WHAT YOU HAVE TO DO:
Pictures stay out; print the rest of the listing below exactly as it stands.

AVAILABLE DATA:

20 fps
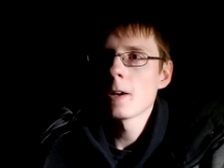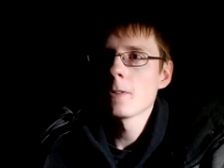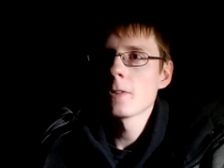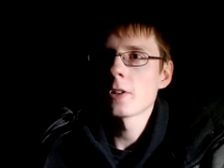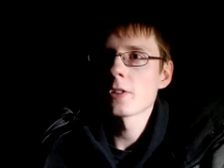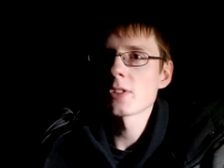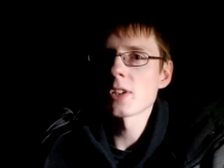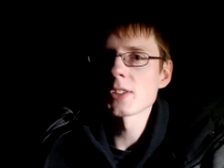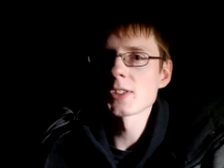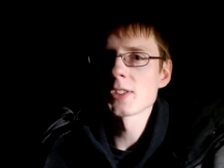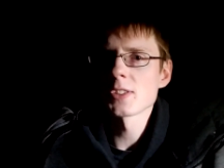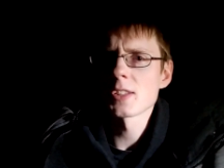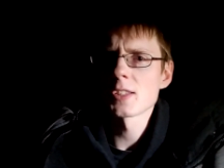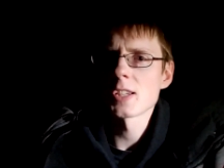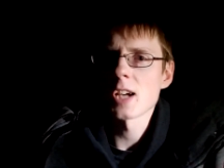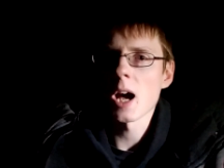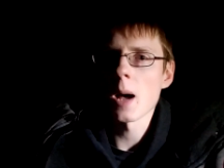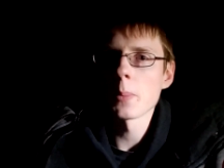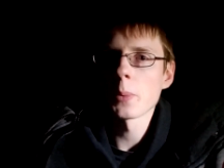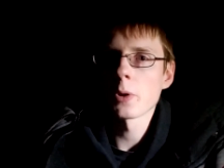There's also the
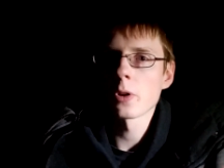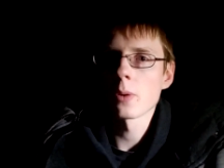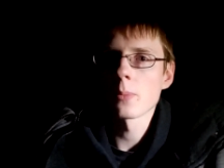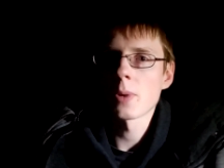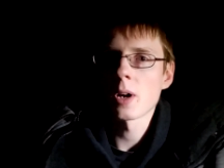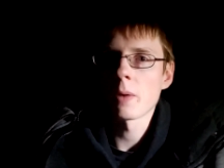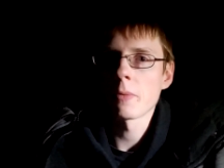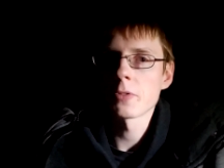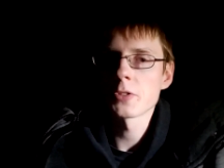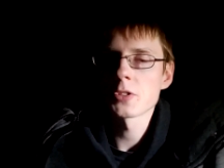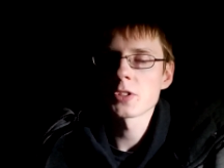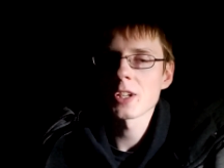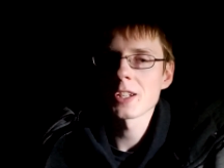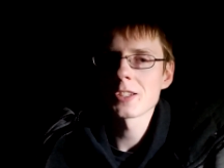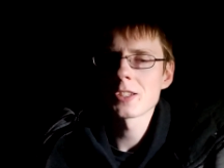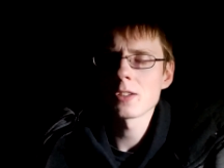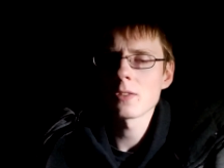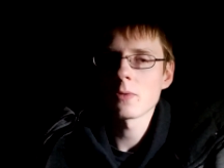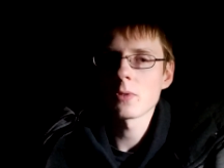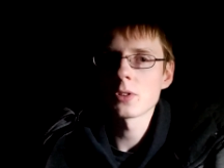Toppler mod, which
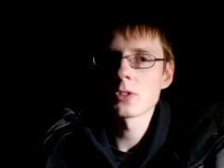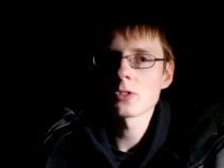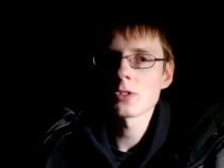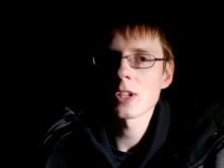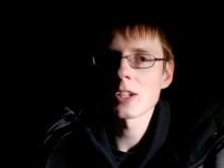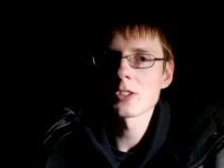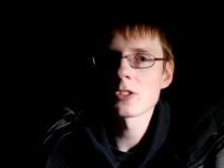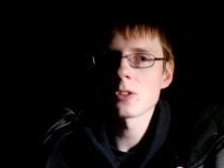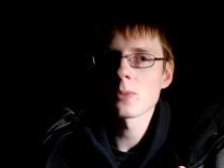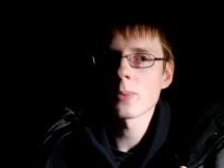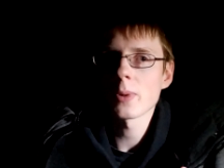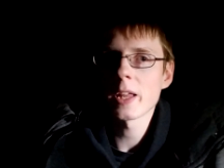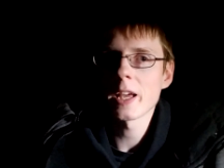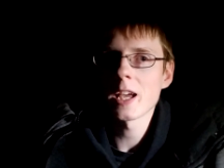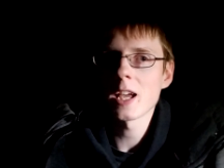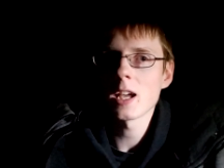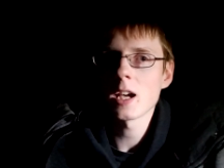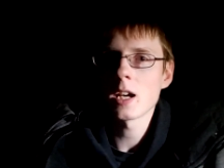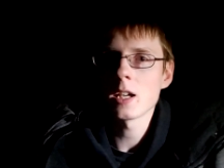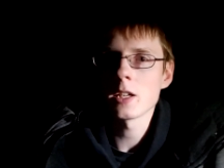lets which lets you
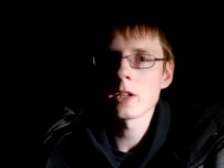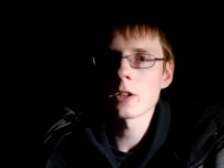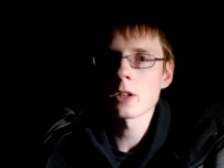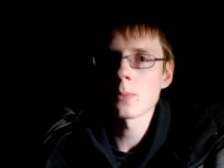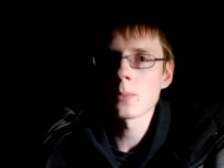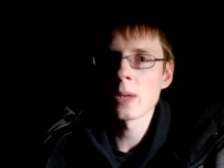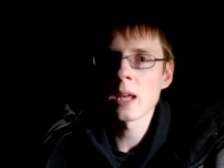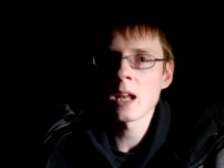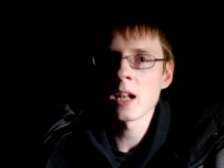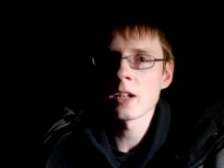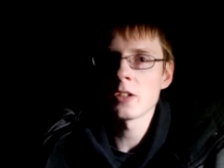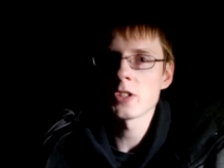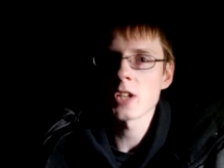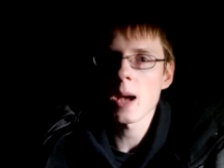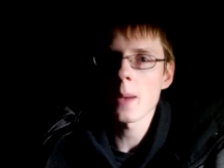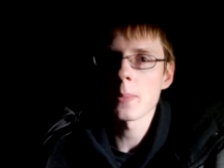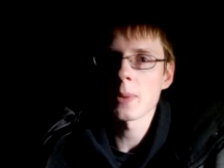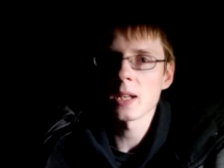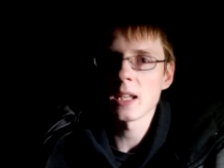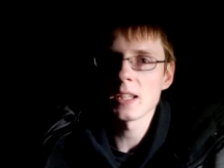play uh, European and
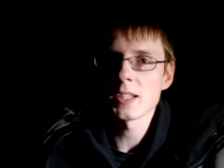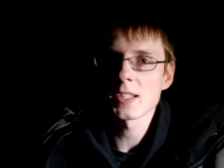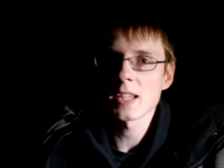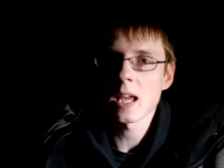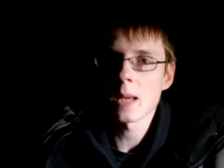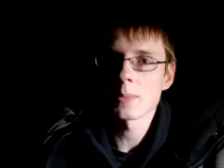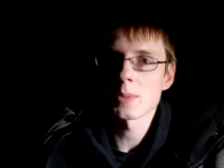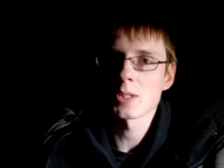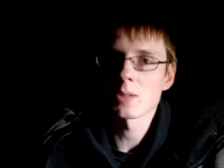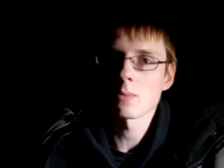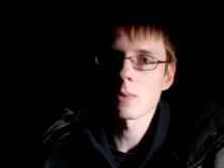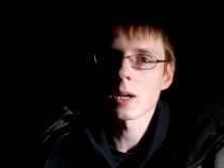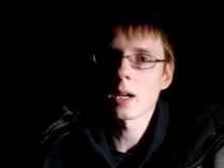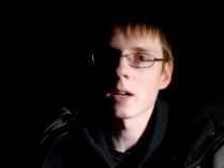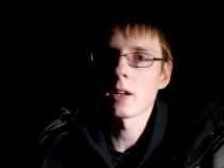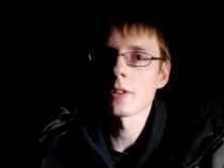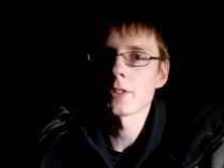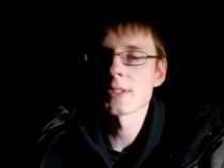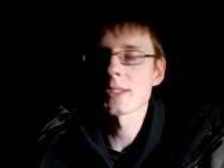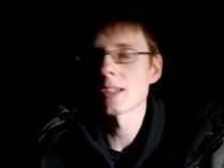Japanese games as
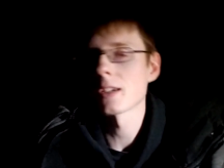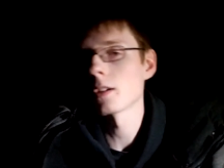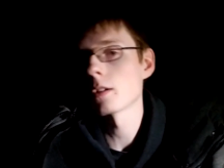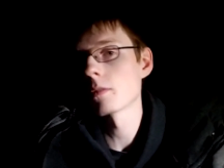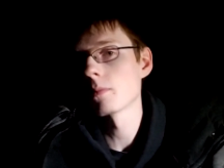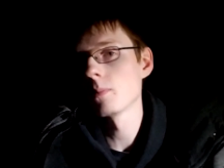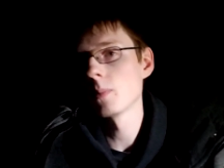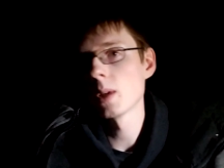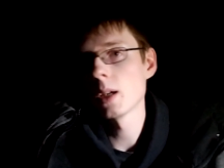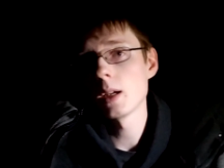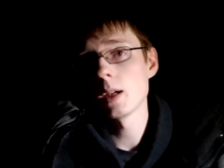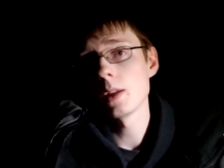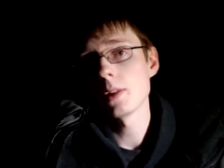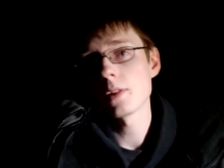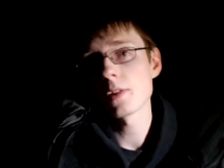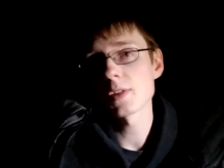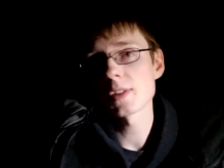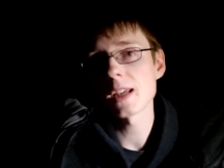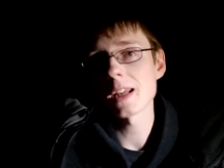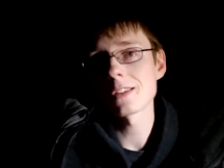well. So
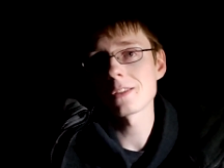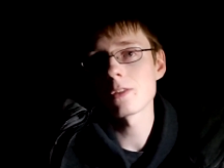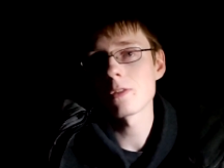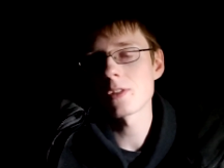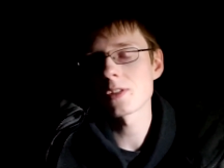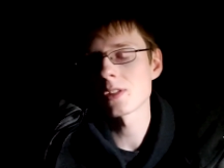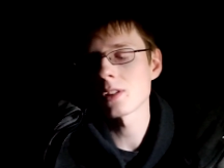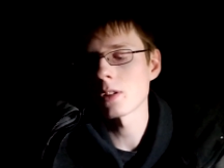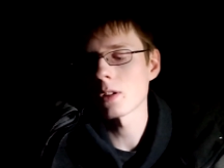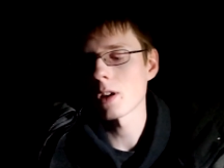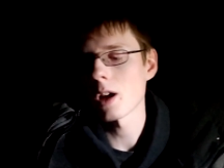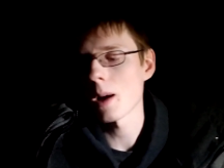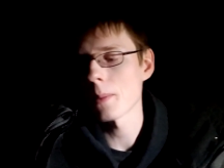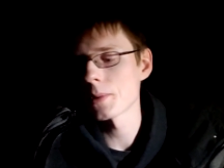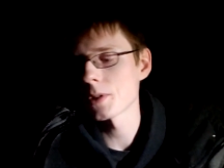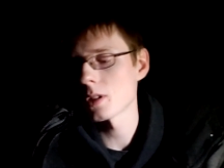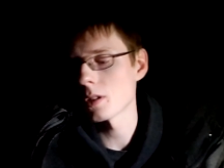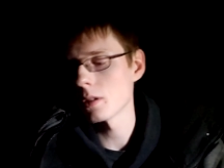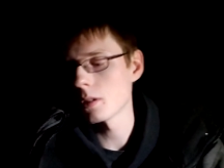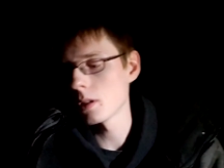there's that too as another
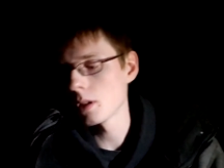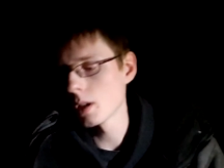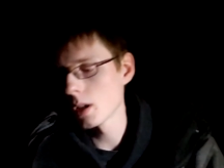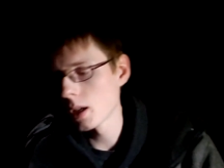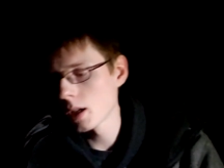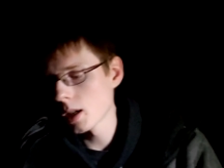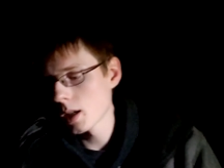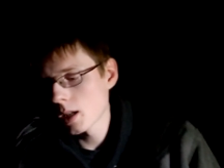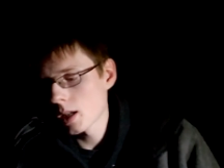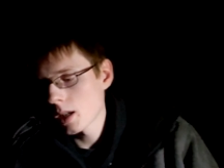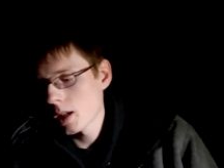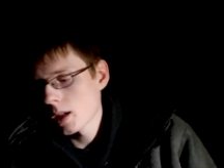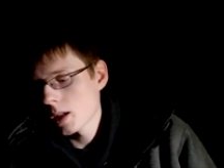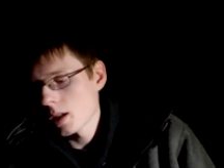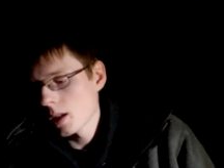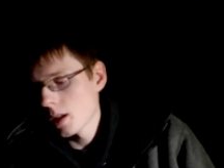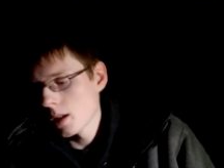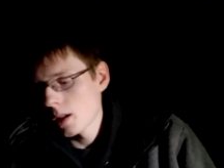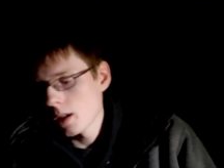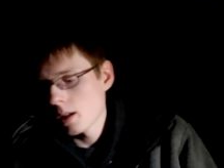option.
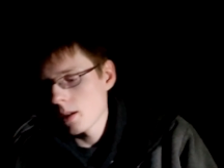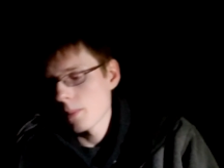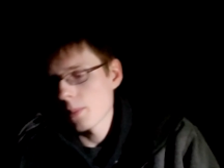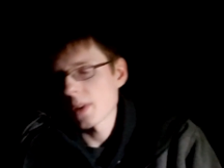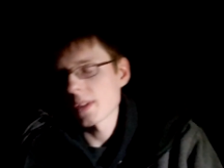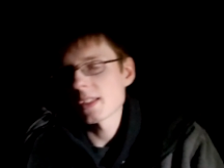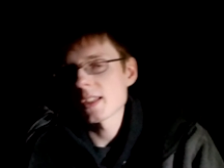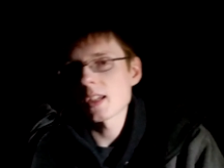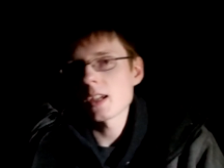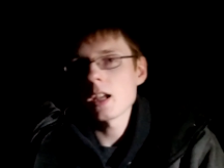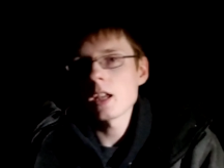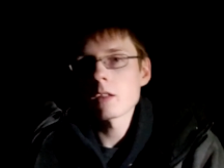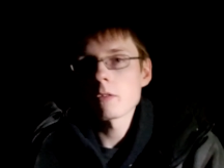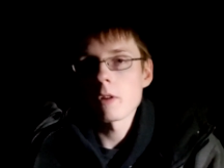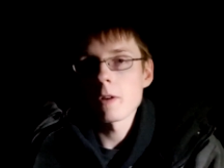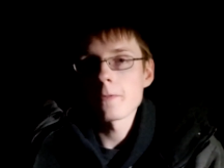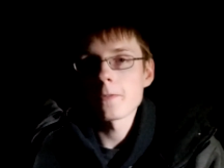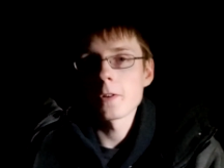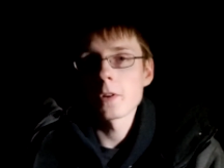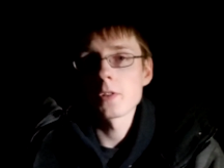But uh, either
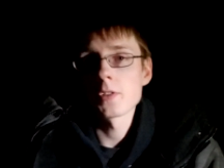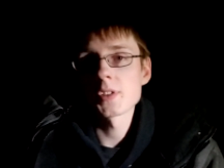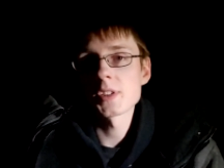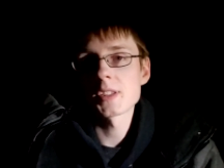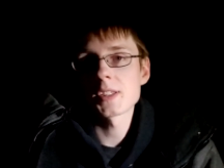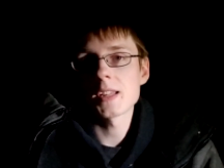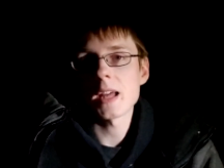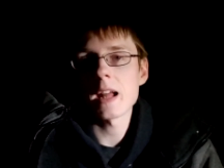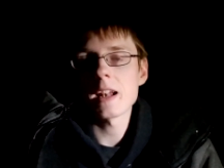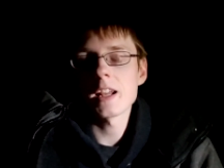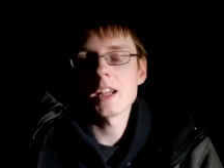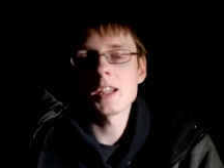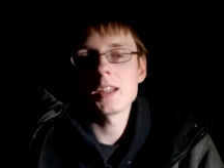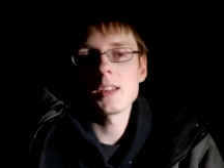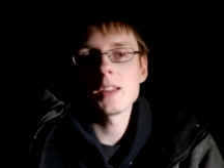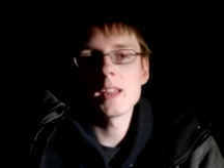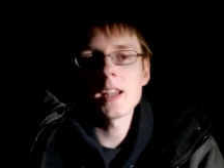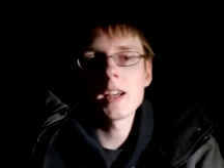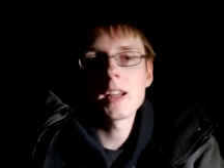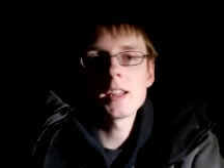way, folks, that
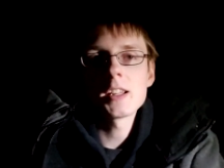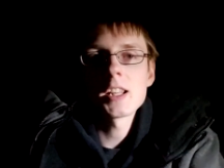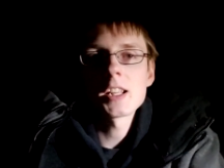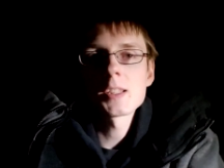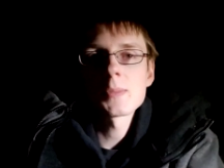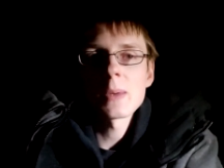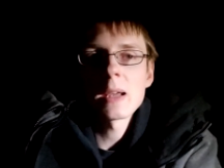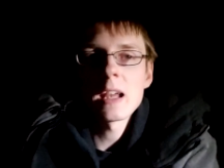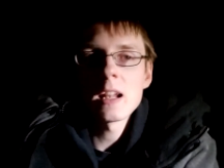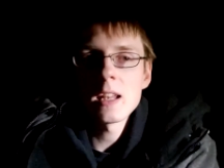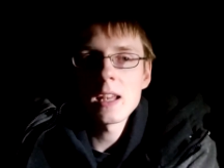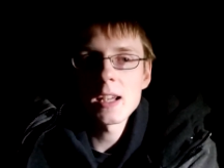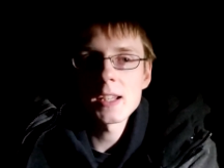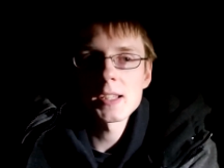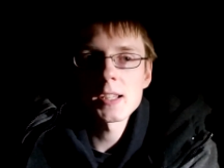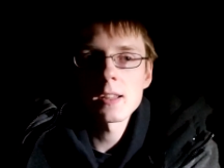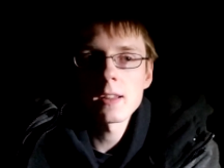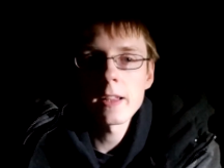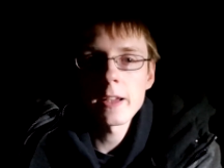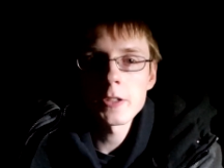hit, that that's my NES
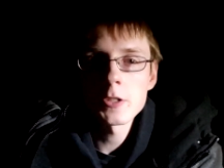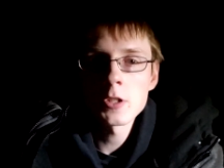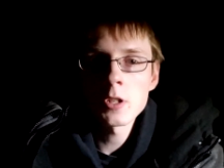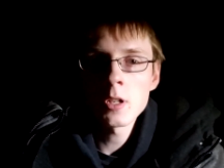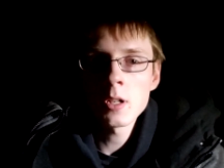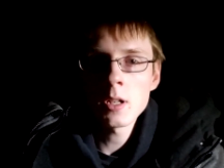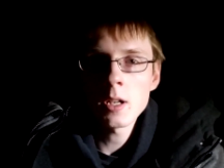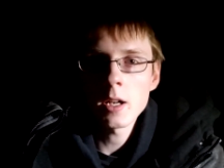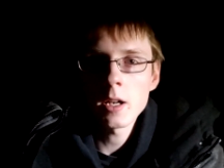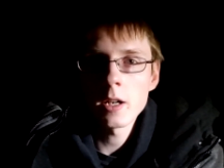collection.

EXERCISE OUTPUT:
20 fps
There's also the
Toppler mod, which
lets which lets you
play uh, European and
Japanese games as
well. So
there's that too as another
option.
But uh, either
way, folks, that
hit, that that's my NES
collection.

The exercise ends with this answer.